Excercise 5.2 Use the Facebook stock price (data set gafa_stock) to do the following:

# Load dataset and filter for Facebook stock price
fb_data <- gafa_stock %>%
  filter(Symbol == "FB") %>%
  select(Date, Close) %>%
  mutate(Day = row_number()) %>% update_tsibble(index=Day, regular=TRUE)

# 1. Produce a time plot of the Facebook stock price
fb_data %>%
  autoplot(Close) +
  ggtitle("Facebook Stock Price Over Time") +
  ylab("Stock Price (USD)") +
  xlab("Date")

# 2. Produce forecasts using the drift method and plot them
fb_drift_forecast <- fb_data %>%
  model(RW(Close ~ drift())) %>%
  forecast(h = 90) # Forecast for the next 90 days

autoplot(fb_data, Close) +
  autolayer(fb_drift_forecast, level = NULL, color = "blue") +
  ggtitle("Forecasting Facebook Stock Price using Drift Method") +
  ylab("Stock Price (USD)") +
  xlab("Date")

# 3. Show that the forecasts are identical to extending the line drawn 
# between the first and last observations
fb_start <- first(fb_data$Close)
fb_end <- last(fb_data$Close)
fb_days <- as.numeric(difftime(last(fb_data$Date), first(fb_data$Date), units = "days"))
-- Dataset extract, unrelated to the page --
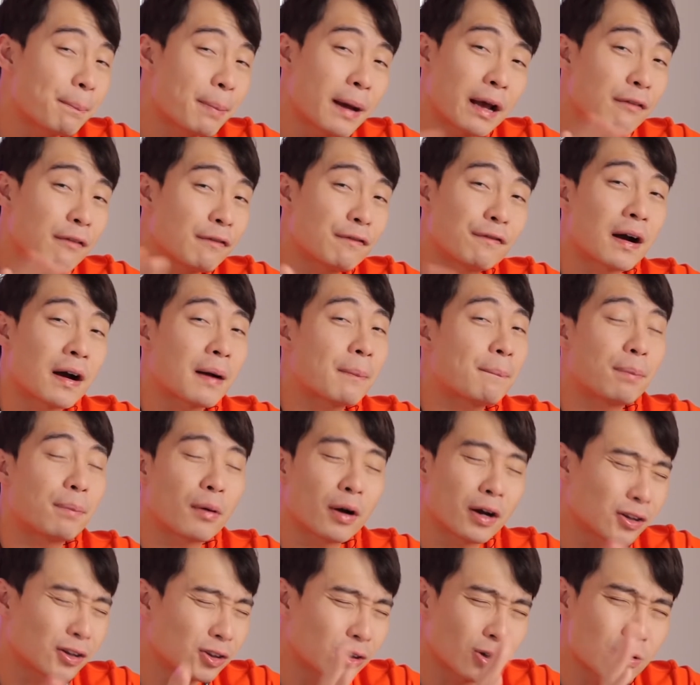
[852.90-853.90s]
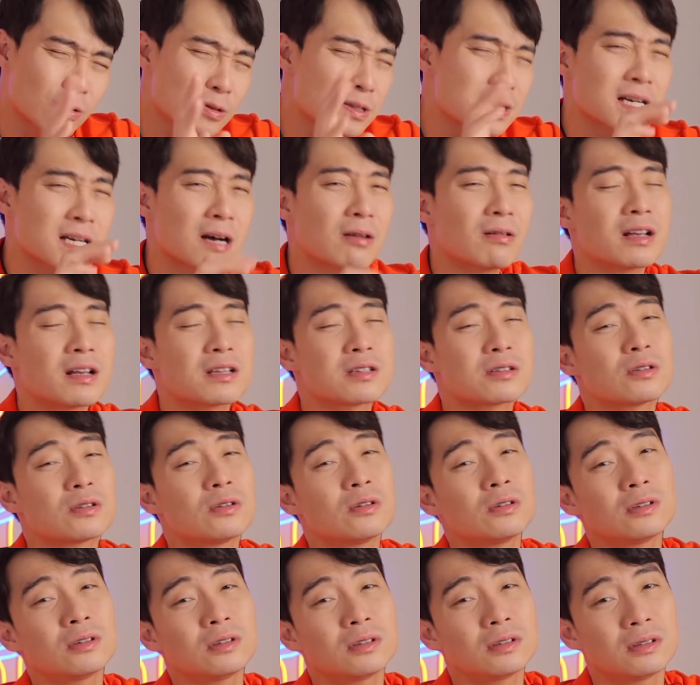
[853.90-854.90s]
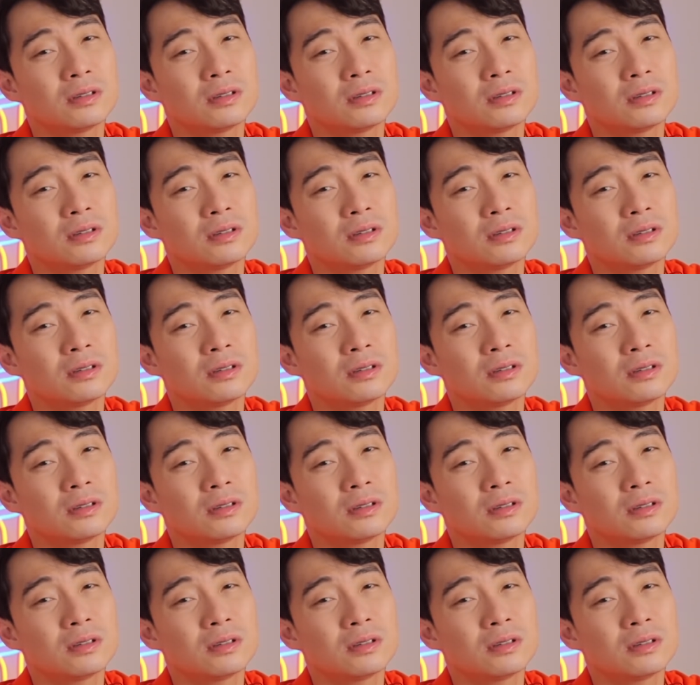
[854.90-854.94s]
pan fuckboy don't sound as good.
# Compute the slope (drift rate)
drift_slope <- (fb_end - fb_start) / fb_days

# Extend the line
fb_data %>%
  ggplot(aes(x = Date, y = Close)) +
  geom_line() +
  geom_abline(intercept = fb_start, slope = drift_slope, color = "red", linetype = "dashed") +
  ggtitle("Drift Forecast Matches the Extended Line") +
  ylab("Stock Price (USD)") +
  xlab("Date")

# 4. Try using other benchmark functions for forecasting
fb_naive_forecast <- fb_data %>%
  model(NAIVE(Close)) %>%
  forecast(h = 90)

fb_snaive_forecast <- fb_data %>%
  model(SNAIVE(Close)) %>%
  forecast(h = 90)
## Warning: 1 error encountered for SNAIVE(Close)
## [1] Non-seasonal model specification provided, use RW() or provide a different lag specification.
# Plot comparisons
autoplot(fb_data, Close) +
  autolayer(fb_drift_forecast, level = NULL, color = "blue", linetype = "solid") +
  autolayer(fb_naive_forecast, level = NULL, color = "red", linetype = "dashed") +
  autolayer(fb_snaive_forecast, level = NULL, color = "green", linetype = "dotted") +
  ggtitle("Comparison of Forecasting Methods for Facebook Stock Price") +
  ylab("Stock Price (USD)") +
  xlab("Date") +
  scale_color_manual(
    values = c("blue" = "Drift", "red" = "Naïve", "green" = "Seasonal Naïve")
  )
## Warning: No shared levels found between `names(values)` of the manual scale and the
## data's colour values.
## Warning: Removed 90 rows containing missing values or values outside the scale range
## (`geom_line()`).

The analysis of Facebook’s stock price forecasting using different benchmark methods reveals key insights. The time plot displays the historical trend of the stock price, which helps in understanding its overall movement. The drift method forecast extends the stock price trajectory by following the historical trend, assuming that the price will continue to change at the same average rate as in the past. This is further validated by the line extension verification, where the drift forecast precisely aligns with a straight line drawn between the first and last observations. When comparing different forecasting methods, the naïve method (NAIVE) assumes that the most recent stock price will persist indefinitely, which may not be realistic for financial time series that experience trends. The seasonal naïve method (SNAIVE) assumes recurring seasonal patterns, but stock prices generally do not follow such cycles, making it a less suitable approach. Among these, the drift method (RW(y ~ drift())) is the most appropriate for stock price forecasting as it accounts for the underlying trend, which aligns with how financial markets typically evolve. Since stock prices are influenced by external factors such as market sentiment, economic conditions, and investor behavior, a method that considers long-term movement provides a more reasonable projection. Therefore, the drift method is preferred for forecasting stock prices over naïve and seasonal naïve approaches.

Excercise 5.3

The following R script applies a Seasonal Naïve (SNAIVE) method to the quarterly Australian beer production data from 1992 onward, checks if the residuals resemble white noise, and plots the forecasts.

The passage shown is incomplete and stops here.